Un’indagine tra gli studenti e le studentesse
Venerdì 20 marzo 2026, ore 20.30 Istituto A. Rossi, Vicenza
Viviamo in un periodo di caratterizzato da un numero di conflitti armati e tensioni internazionali senza precedenti nella storia dell’umanità. Questa situazione è sotto gli occhi di tutti grazie allo sviluppo recente dei media che, con moltissimi strumenti, informano e rendono note immagini e notizie provenienti da tutto il mondo. Di fronte a questa massa di informazioni ci si chiede spesso: qual è il punto di vista dell’opinione pubblica? E in particolare, cosa ne pensano i giovani? Per rispondere a questo interrogativo l’Associazione Oikos di Vicenza e un gruppo di lavoro che ha riunito esperti e insegnanti ha progettato un’indagine che ha coinvolto 1561 studenti e studentesse delle scuole secondarie di secondo grado di Vicenza e provincia. L’indagine è stata curata da i sociologi; Giuseppe Pellegrini, docente all’università di Trento e dalla Professoressa Silvia Cataldi dell’Università La Sapienza di Roma. Gli studenti hanno risposto a domande sull’informazione, i conflitti nella vita quotidiana, l’impegno per la pace delle nuove generazioni e delle scuole, il servizio militare e il servizio civile. Informazione: le fonti più utilizzate per avere notizie sui conflitti armati sono Internet (75,8%) e la televisione (62,7%). Quasi sei studenti su dieci ritengono che le informazioni ricevute siano sufficienti.
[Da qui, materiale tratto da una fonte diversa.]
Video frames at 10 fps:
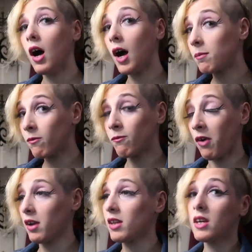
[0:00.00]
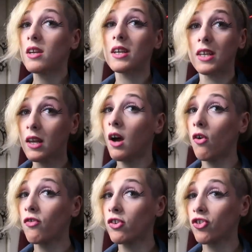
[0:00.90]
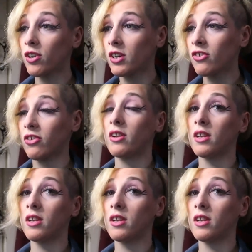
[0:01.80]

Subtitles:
I'm finally gonna get health insurance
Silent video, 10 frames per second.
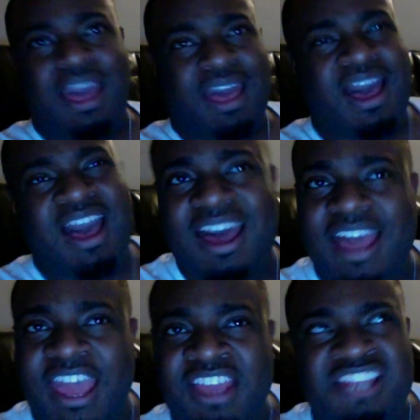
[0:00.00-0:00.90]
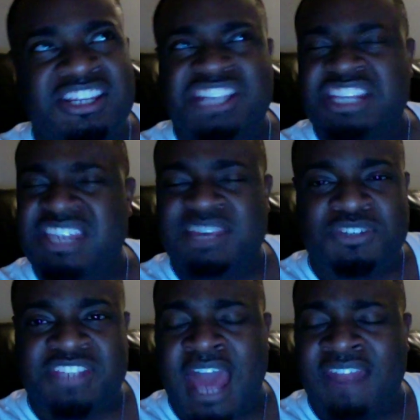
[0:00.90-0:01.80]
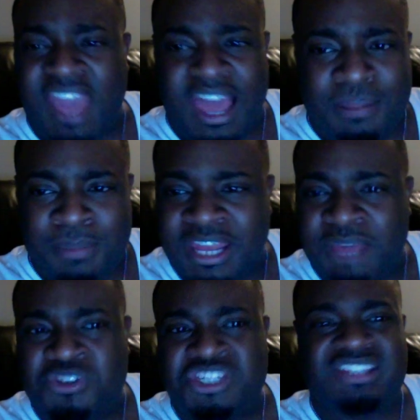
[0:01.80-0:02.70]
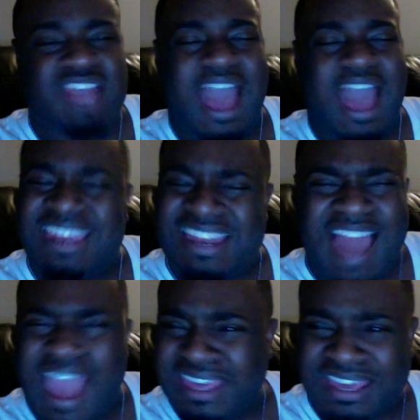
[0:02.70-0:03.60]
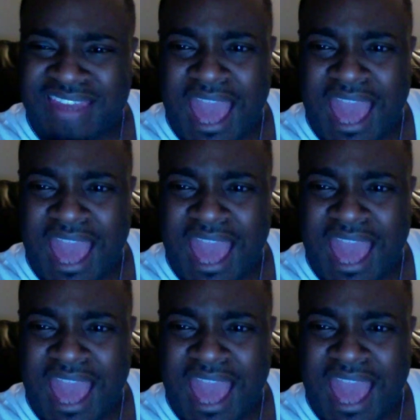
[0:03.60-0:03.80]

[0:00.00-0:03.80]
Uh, it, it, just it was out of element. It was just I didn't like it.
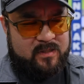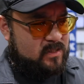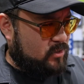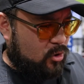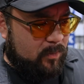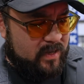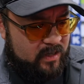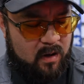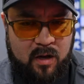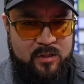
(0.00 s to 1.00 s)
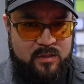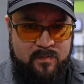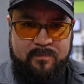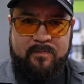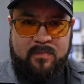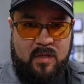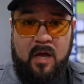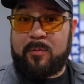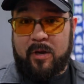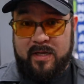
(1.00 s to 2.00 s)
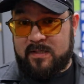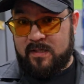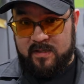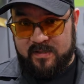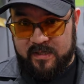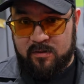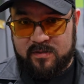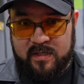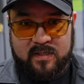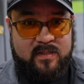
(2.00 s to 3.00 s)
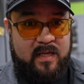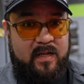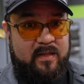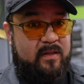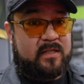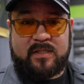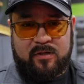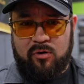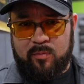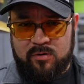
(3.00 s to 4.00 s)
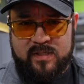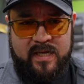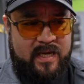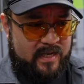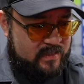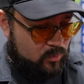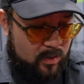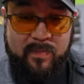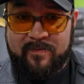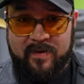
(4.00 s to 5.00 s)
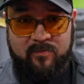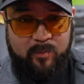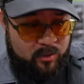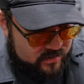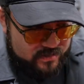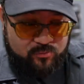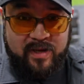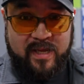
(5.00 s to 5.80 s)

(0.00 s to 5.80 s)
so many awesome upgrades to the Z06 than just a normal C8 is. One of my favorite parts is right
Mettendo a confronto i due conflitti che in dicembre erano più rappresentati dai media, si nota che i giovani si sentono più informati della situazione in Ucraina. Conflitti quotidiani: si tratta di situazioni che si vivono frequentemente, soprattutto per divergenze valoriali e per giudizi ingiustificati. Si registrano diversità considerevoli tra maschi e femmine per quanto riguarda i movimenti emozionali: rabbia, frustrazione e disprezzo sono state segnalate maggiormente dalle studentesse. Pace e impegno: il settantuno per cento dei rispondenti è disponibile a impegnarsi per la pace e i diritti umani. Ci si attiva soprattutto studiando per acquisire maggiori competenze (28,9%), sensibilizzando la comunità (28%) e impegnandosi in politiche di pace (22,5%). Metà degli studenti ritiene comunque di essere interessata ad altri temi e considera che solo i potenti possano decidere sui futuri scenari di pace. Percezione delle guerre. Quattro giovani su dieci si dicono preoccupati della possibilità di una guerra globale e ancora di più (il 70%) si dichiara preoccupato per un eventuale coinvolgimento del nostro Paese in un conflitto armato.